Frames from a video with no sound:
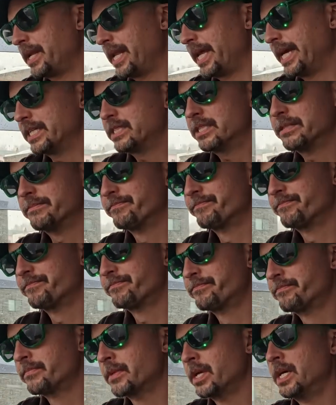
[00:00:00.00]
my legs,
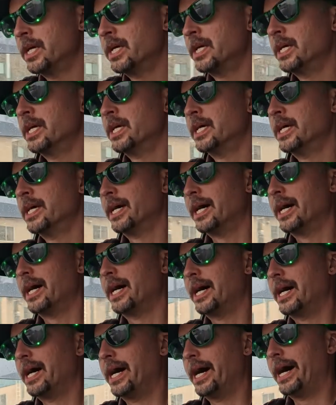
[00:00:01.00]

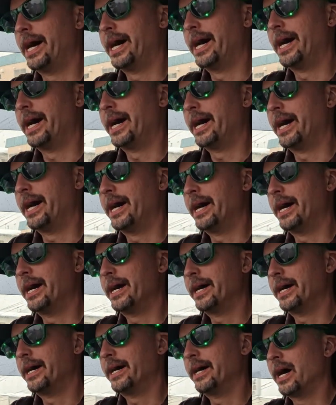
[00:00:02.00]

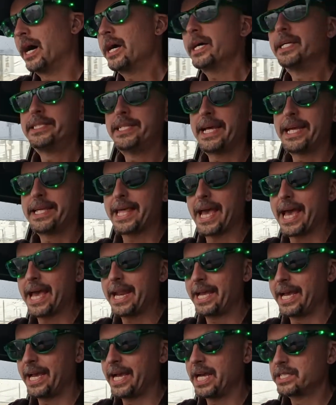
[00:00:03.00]
I'm going to take
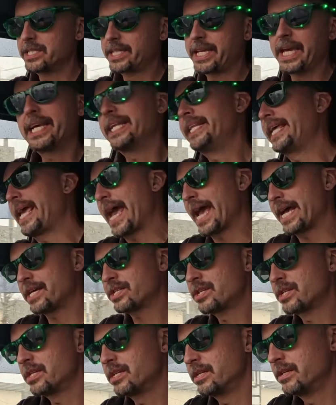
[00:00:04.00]
that as a kick in the
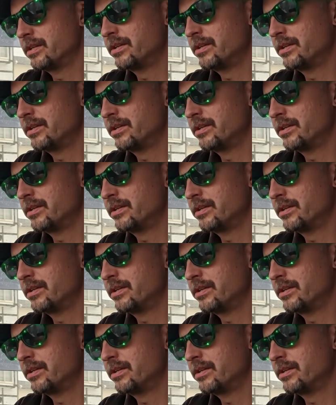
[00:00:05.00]
ass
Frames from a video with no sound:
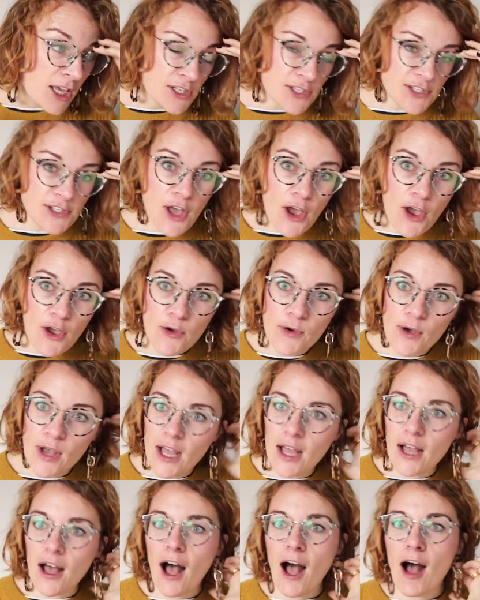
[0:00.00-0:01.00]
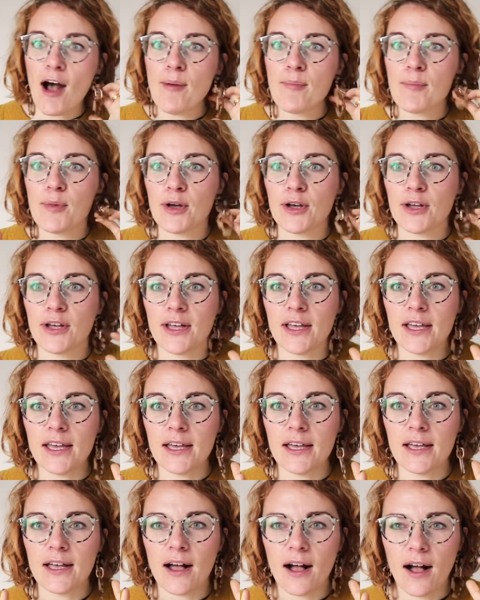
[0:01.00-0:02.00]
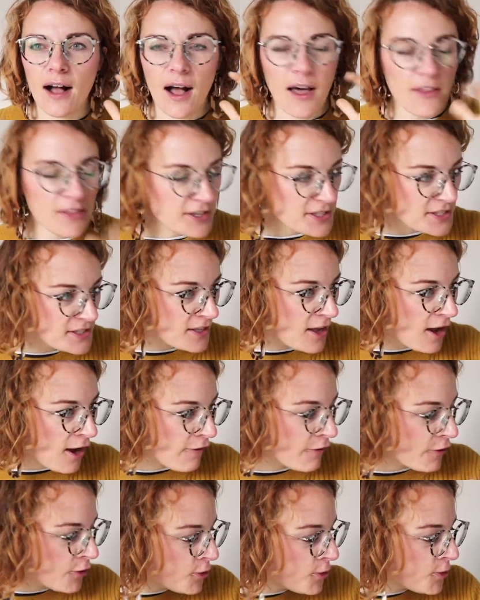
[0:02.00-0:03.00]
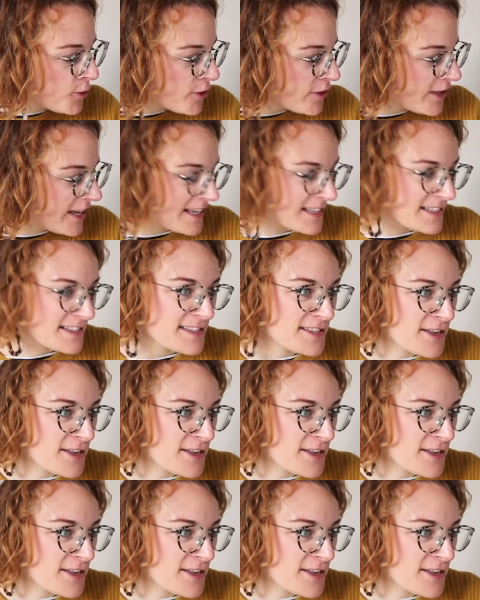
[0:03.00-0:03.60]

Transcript: So, other stuff, cool things.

- [Goal of the exercise] Where the material above includes pictures, omit them and retype everything else exactly.

- [Task result]
Frames from a video with no sound:
[00:00:00.00]
my legs,
[00:00:01.00]

[00:00:02.00]

[00:00:03.00]
I'm going to take
[00:00:04.00]
that as a kick in the
[00:00:05.00]
ass
Frames from a video with no sound:
[0:00.00-0:01.00]
[0:01.00-0:02.00]
[0:02.00-0:03.00]
[0:03.00-0:03.60]

Transcript: So, other stuff, cool things.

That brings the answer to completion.